Barışa dair, sorun ve sıkıntıları olsa da başka yöntem ve araçlarla mücadele etmek imkanı varken şiddet kullanmak, barış ve çözüm konusundaki meramınızı en hafif tabirle tartışmalı kılar.
Abdullah Öcalan önceki gün yeğeni ve DEM Parti milletvekili Ömer Öcalan ile görüştü. Görüşmenin ardından yeğen Öcalan’ın açıklamasından öğreniyoruz ki Öcalan, “Koşullar oluşursa bu süreci çatışma ve şiddet zemininden hukuki ve siyasi zemine çekecek teorik ve pratik güce sahibim” görüşündedir.

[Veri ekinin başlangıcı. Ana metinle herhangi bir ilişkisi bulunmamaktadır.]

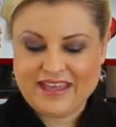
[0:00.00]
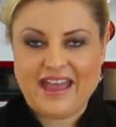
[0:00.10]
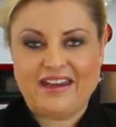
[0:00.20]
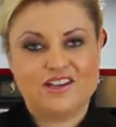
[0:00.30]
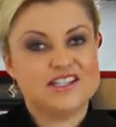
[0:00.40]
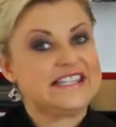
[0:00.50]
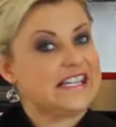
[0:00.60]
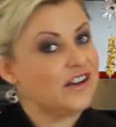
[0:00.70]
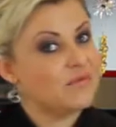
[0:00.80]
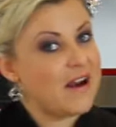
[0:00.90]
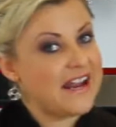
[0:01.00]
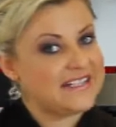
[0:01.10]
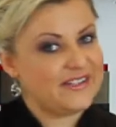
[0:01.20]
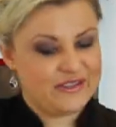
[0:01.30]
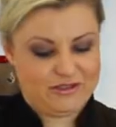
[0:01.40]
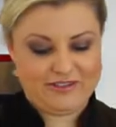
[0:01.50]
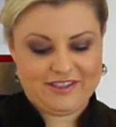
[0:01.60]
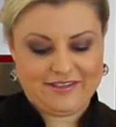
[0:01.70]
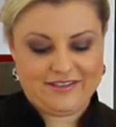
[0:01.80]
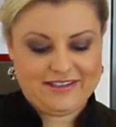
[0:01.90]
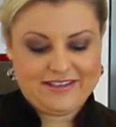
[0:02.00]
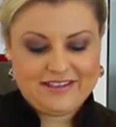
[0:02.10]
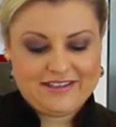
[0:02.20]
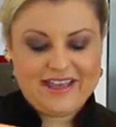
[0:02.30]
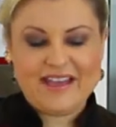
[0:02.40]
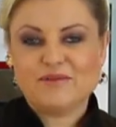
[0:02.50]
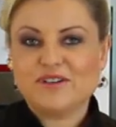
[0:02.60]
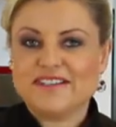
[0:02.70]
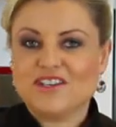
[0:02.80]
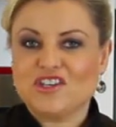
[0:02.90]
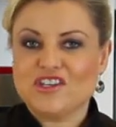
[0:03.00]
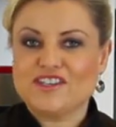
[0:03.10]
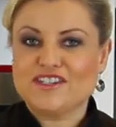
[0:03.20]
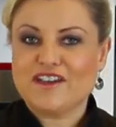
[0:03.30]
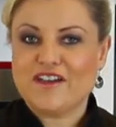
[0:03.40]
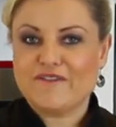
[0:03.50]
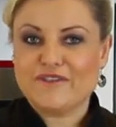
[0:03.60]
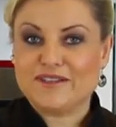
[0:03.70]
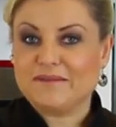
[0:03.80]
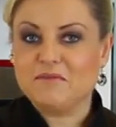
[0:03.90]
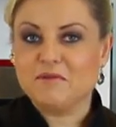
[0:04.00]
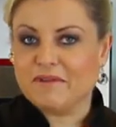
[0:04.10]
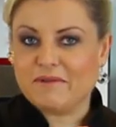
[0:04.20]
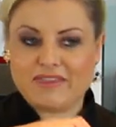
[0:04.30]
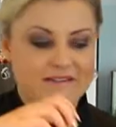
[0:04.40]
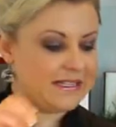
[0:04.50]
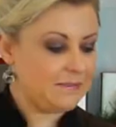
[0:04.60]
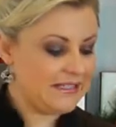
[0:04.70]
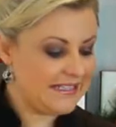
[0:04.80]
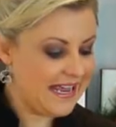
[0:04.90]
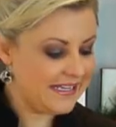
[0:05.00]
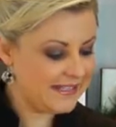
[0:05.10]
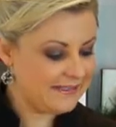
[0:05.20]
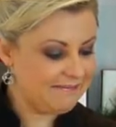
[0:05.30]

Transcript: And a good slug of brandy, of course. I'm always accused of using more than what the recipe states.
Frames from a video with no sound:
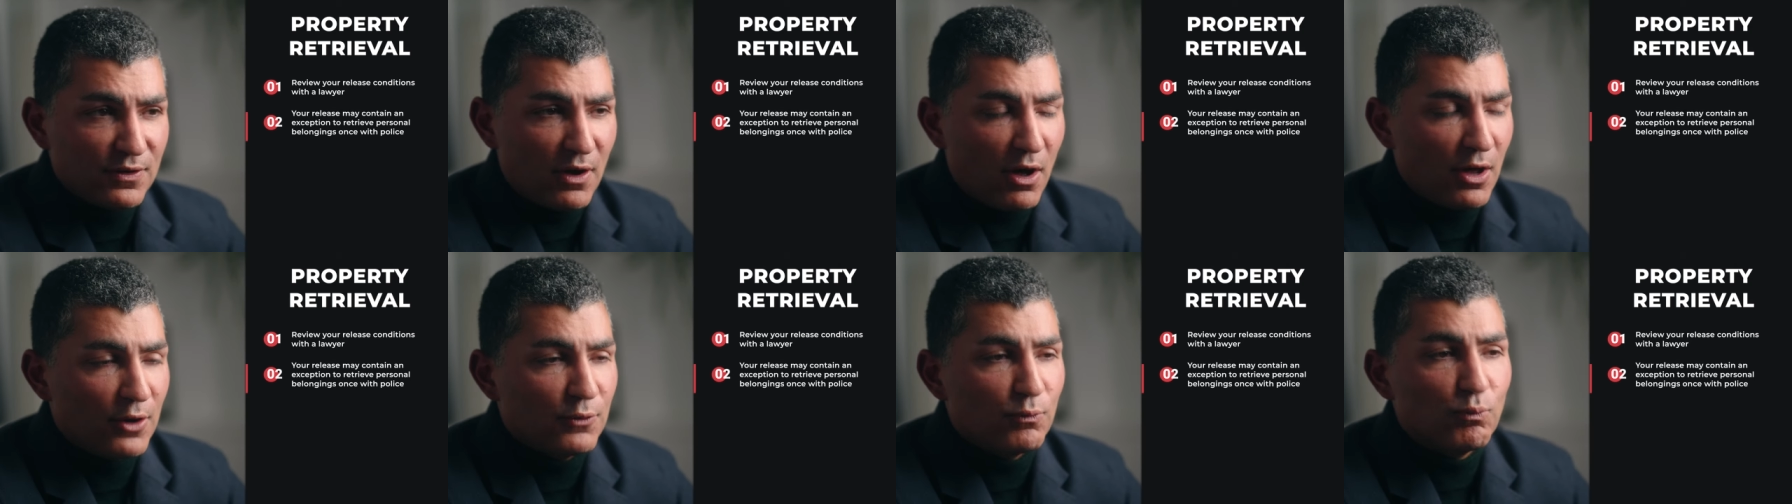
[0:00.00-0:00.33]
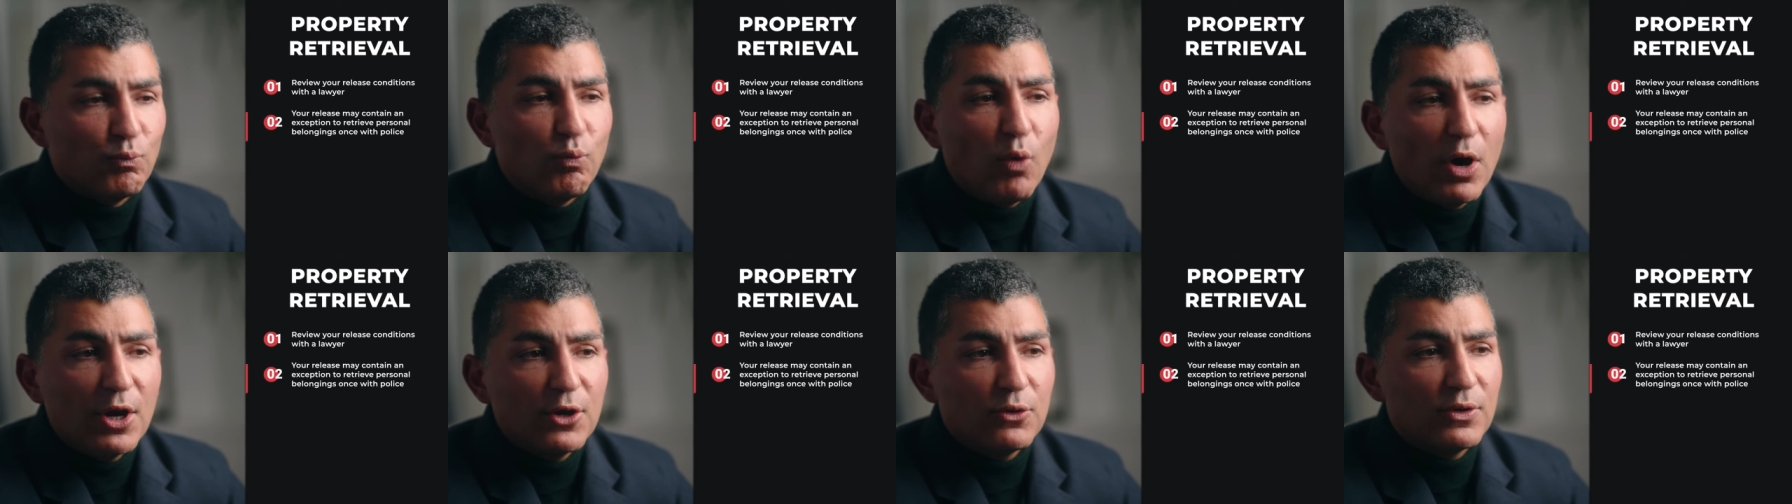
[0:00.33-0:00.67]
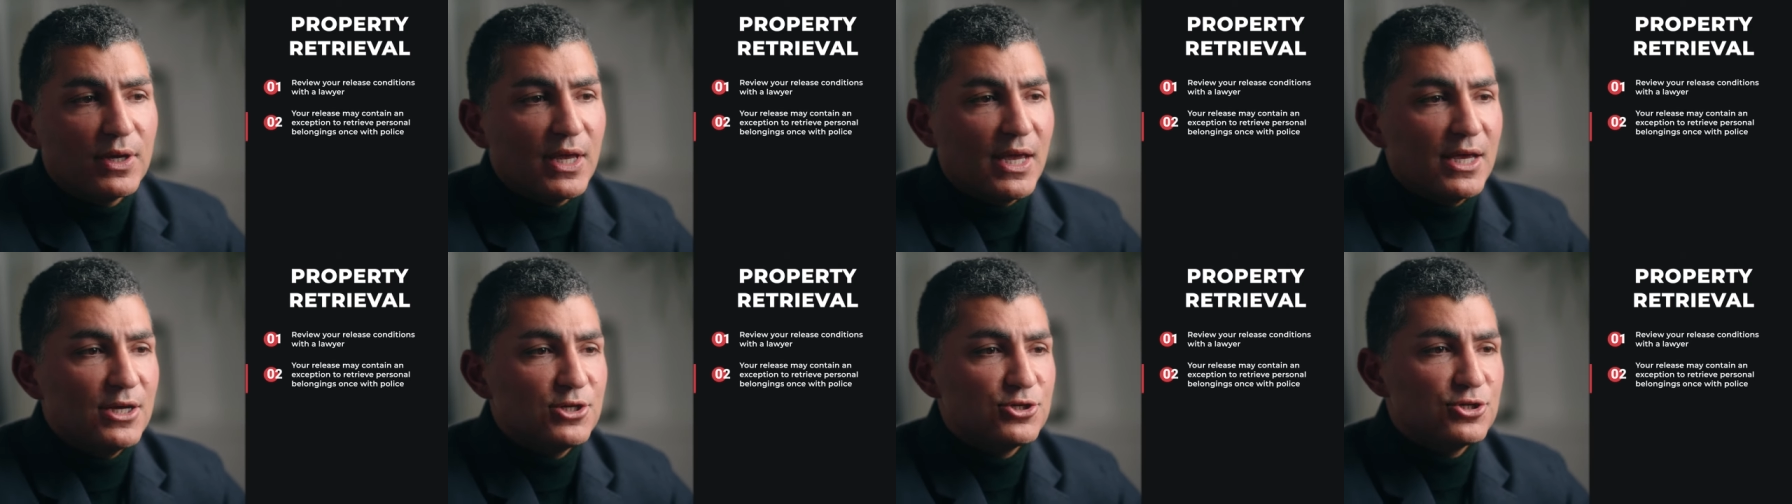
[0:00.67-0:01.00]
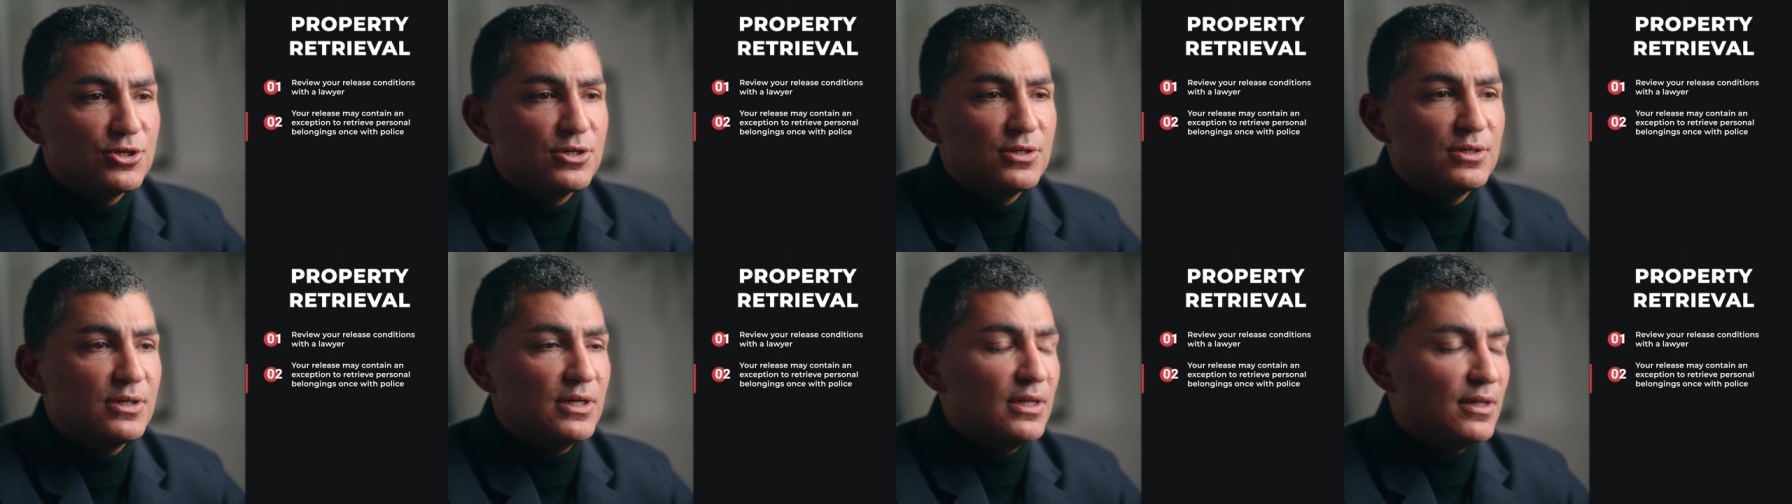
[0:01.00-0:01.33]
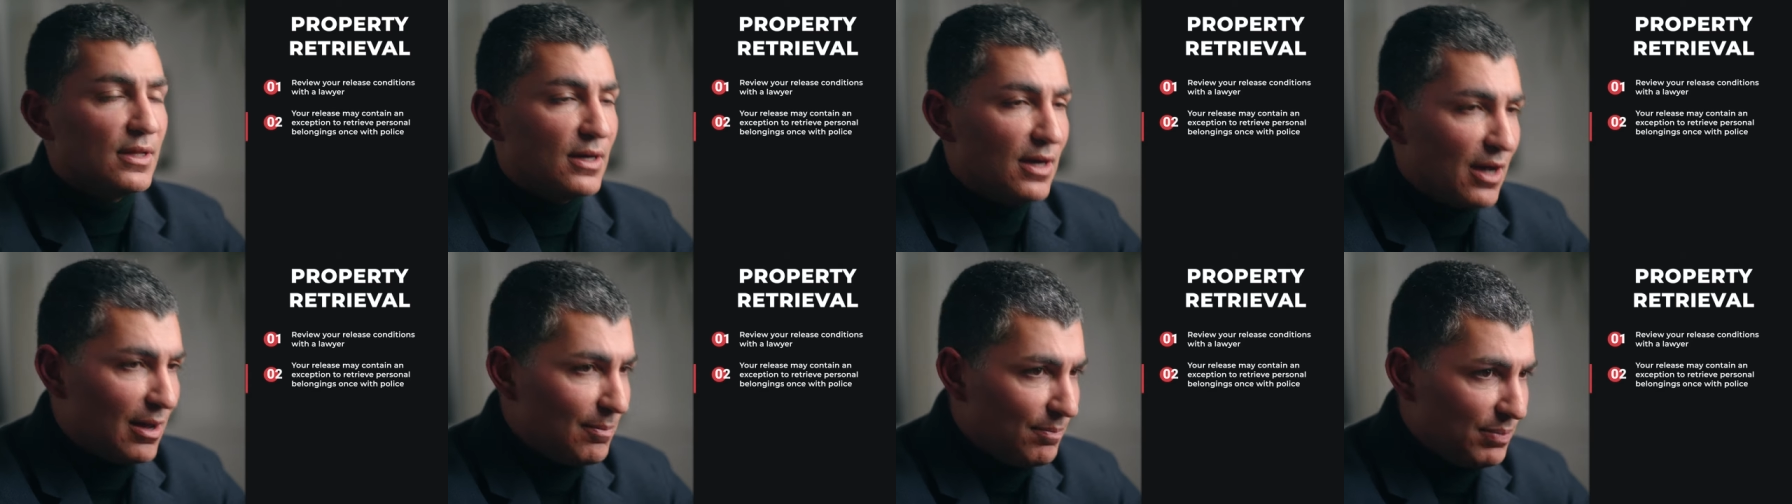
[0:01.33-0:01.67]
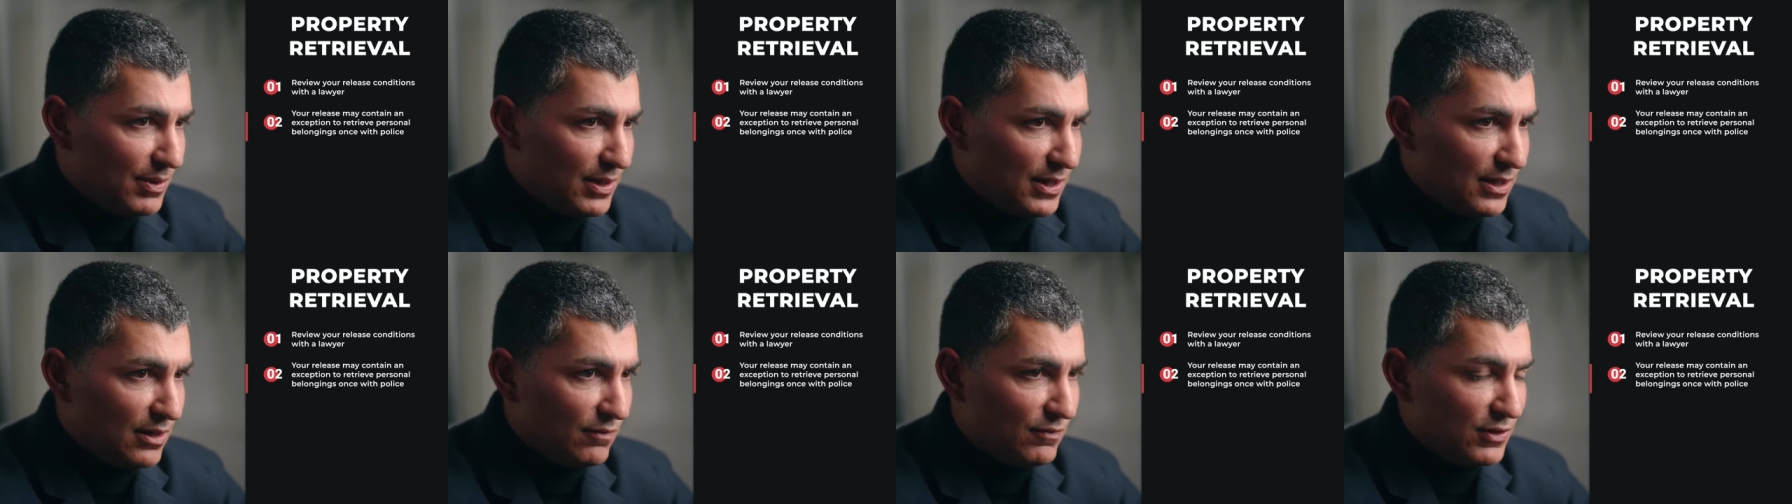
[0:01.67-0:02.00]
on one occasion in the
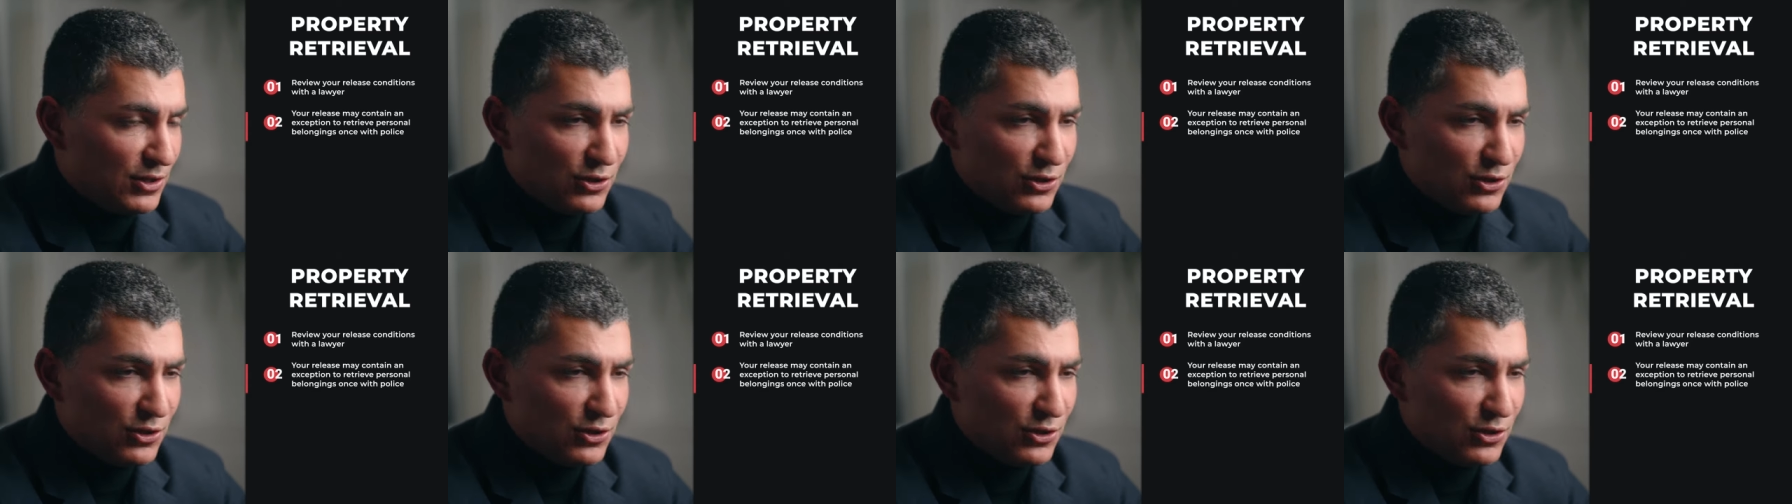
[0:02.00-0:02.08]
company of a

İktidar partisinin medyadaki sözcülerinden Abdülkadir Selvi, bunun Öcalan’a tanınan “son şans” olduğunu yazdı.
Oysa meselemiz “şans” değil, nihai bir barış inşa etmeye yönelik irade ve kararlılık meselesidir. Barış ihtimalini kana boğan kim ve hangi taraf olursa olsun, altında kalacağı tarihi bir vebal yüklenmiş olacaktır.
Cicero’nun ünlü sözüdür; “En kötü barış, en haklı savaştan daha iyidir.”
Söz konusu olan gerçekten bir “süreç” ise eğer, irade ve kararlılığını sınayan olaylar, gelişmeler karşısında sağlam durmak gerektir…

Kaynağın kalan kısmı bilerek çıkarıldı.